The landscape-scale research in the Ouachita Mountains includes studying vegetation, wildlife, aquatic ecology, and watershed to quantify changes in ecological attributes such as bird species diversity, woody and nonwoody dynamics, streamflow processes and channel structure, water quality and nutrient cycling, and fish and macroinvertebrate populations.
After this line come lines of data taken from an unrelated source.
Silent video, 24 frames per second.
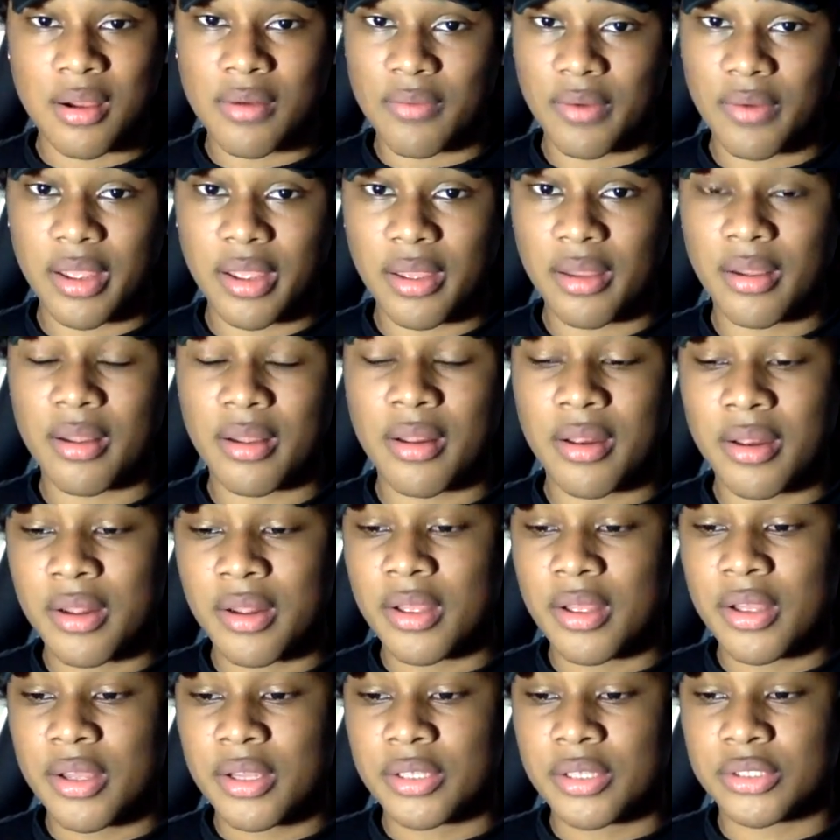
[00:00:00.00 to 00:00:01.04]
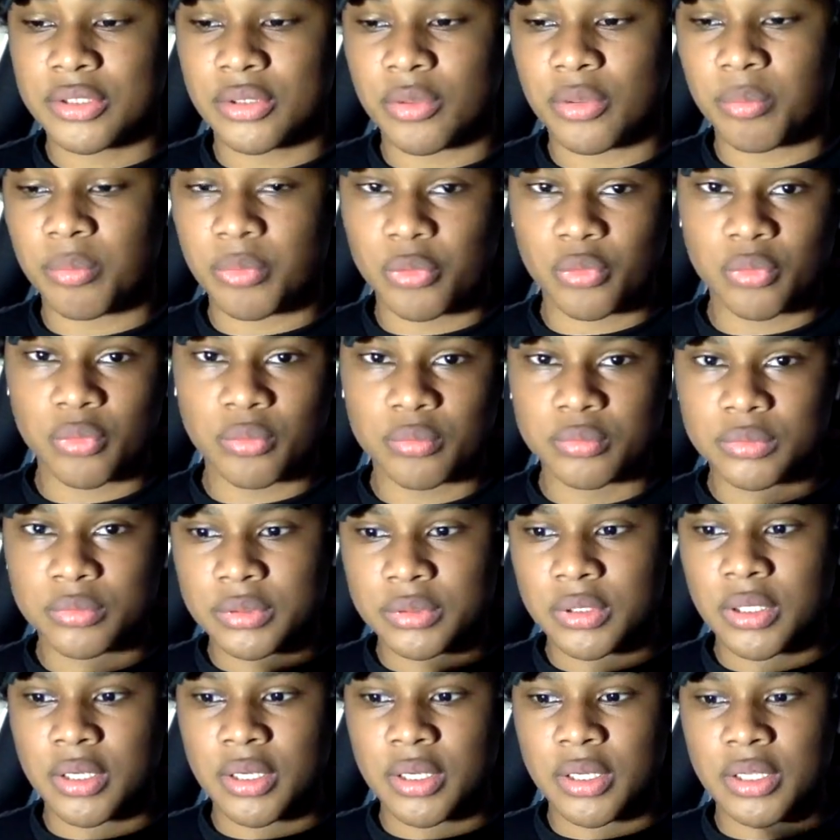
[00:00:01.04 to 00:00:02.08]
Right? So boom,
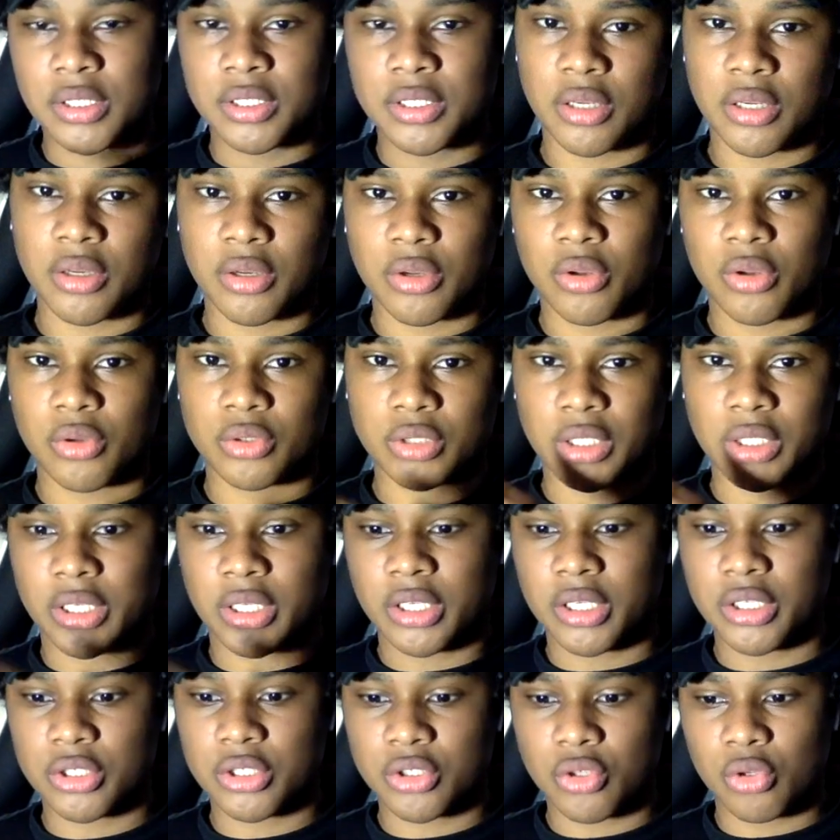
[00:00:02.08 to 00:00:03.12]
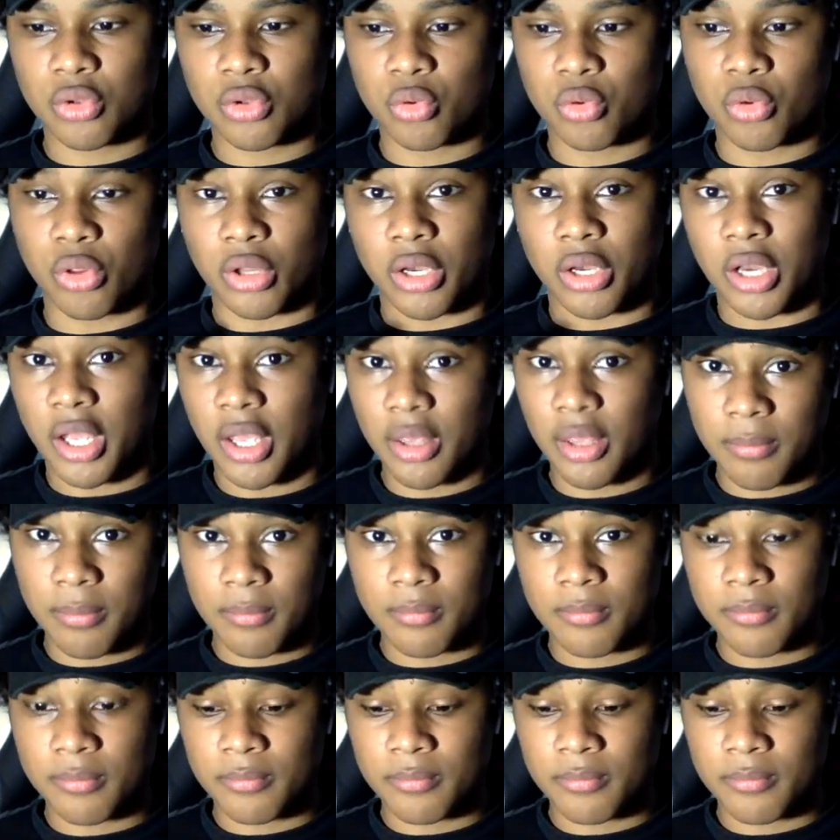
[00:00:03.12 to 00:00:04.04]
this is how it goes. Like, niggas go through the night.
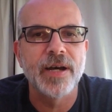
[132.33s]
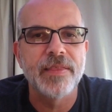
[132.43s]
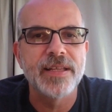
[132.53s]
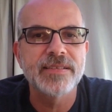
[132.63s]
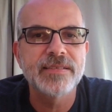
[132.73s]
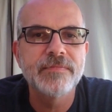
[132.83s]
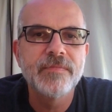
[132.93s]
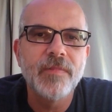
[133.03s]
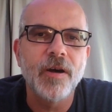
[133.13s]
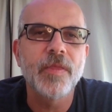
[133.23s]
by this,
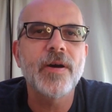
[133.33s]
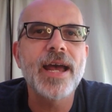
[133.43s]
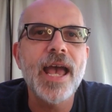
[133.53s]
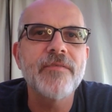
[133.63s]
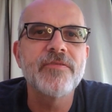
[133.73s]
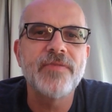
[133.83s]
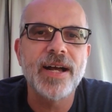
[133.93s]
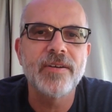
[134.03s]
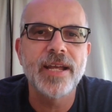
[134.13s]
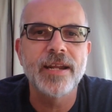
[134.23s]
although I haven't
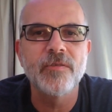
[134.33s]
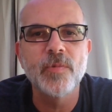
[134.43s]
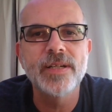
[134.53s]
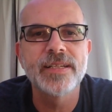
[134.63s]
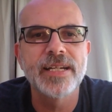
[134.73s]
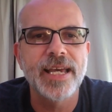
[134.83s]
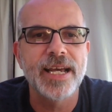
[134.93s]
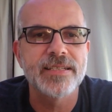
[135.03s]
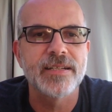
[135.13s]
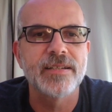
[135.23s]
found any real
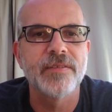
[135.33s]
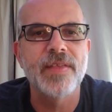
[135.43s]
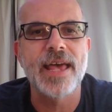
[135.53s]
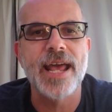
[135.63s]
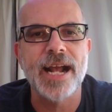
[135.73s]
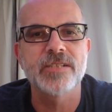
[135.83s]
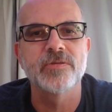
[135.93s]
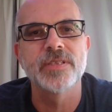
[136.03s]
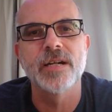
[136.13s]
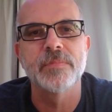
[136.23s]
indication of that
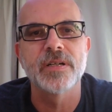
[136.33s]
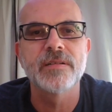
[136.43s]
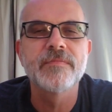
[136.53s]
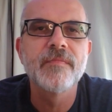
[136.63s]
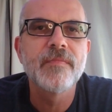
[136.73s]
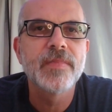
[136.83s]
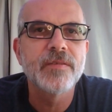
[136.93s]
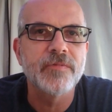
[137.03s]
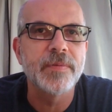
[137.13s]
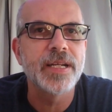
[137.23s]
actual number.
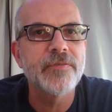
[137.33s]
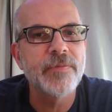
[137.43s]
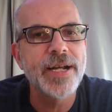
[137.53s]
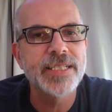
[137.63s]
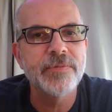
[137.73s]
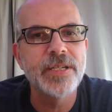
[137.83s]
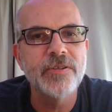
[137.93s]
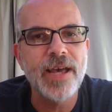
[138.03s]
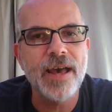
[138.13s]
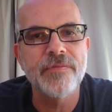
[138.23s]
From the information we
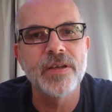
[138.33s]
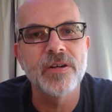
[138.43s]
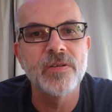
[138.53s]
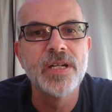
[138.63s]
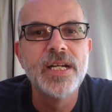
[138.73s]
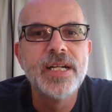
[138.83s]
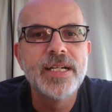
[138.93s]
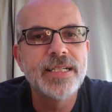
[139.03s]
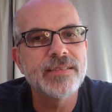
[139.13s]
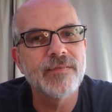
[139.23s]
do have, though,
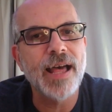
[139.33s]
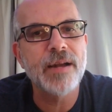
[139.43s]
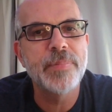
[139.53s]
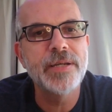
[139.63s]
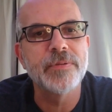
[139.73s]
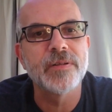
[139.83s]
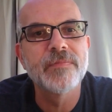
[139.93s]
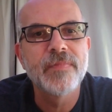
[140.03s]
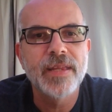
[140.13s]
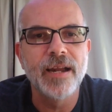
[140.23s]
it's a lot of people
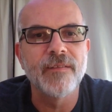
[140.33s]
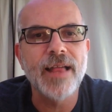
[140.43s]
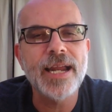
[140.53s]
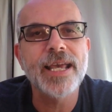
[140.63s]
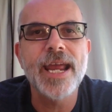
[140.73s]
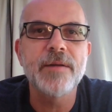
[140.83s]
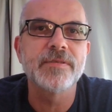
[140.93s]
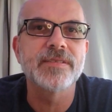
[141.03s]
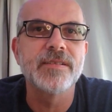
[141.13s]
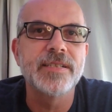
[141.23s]
and a lot of
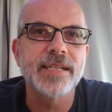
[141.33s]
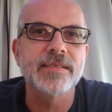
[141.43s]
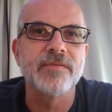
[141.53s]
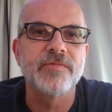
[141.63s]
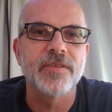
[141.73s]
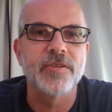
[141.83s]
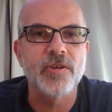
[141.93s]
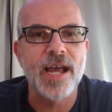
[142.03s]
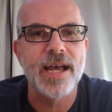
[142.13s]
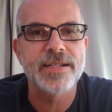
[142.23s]
cameras that are destined for the
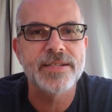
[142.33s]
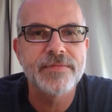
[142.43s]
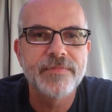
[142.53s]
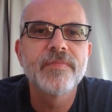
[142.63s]
trash.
Key science questions in the CCT are: 1) what are the stand-level silvicultural, ecological, and socioeconomic effects of different silvicultural systems in the forest types of the Interior Highlands? 2) what are the cumulative effects on terrestrial, aquatic, and human ecosystems of forest management at the large scale across the Interior Highlands landscape? and, 3) what is the degree to which scientific advances in stand-level and landscape-scale research in the Interior Highlands will translate to other physiographic regions in the South and Midwest?

Proposed Outcomes

  1. Conceptual and quantitative models to describe existing forest conditions and to predict response to silvicultural treatments in different regional ecosystems.
  2. Technology transfer with Federal and private cooperators, presentations and field tours and results published through interdisciplinary collaboration.
  3. Enhanced understanding of natural-regeneration stand dynamics and silviculture for upland pine, pine-hardwood, hardwood-pine, and hardwood stands in the Interior Highlands.
  4. Guidelines and GIS-based models of wildlife habitat in upland pine, pine-hardwood, hardwood-pine, and hardwood stands, at stand-level and landscape-level scales, in the Interior Highlands.
  5. Comparisons of herbaceous and shrub vegetation response among different reproduction-cutting methods, including site preparation and release.
  6. GIS-based models of aquatic ecology and hydrology for evaluating alternative landscape management scenarios.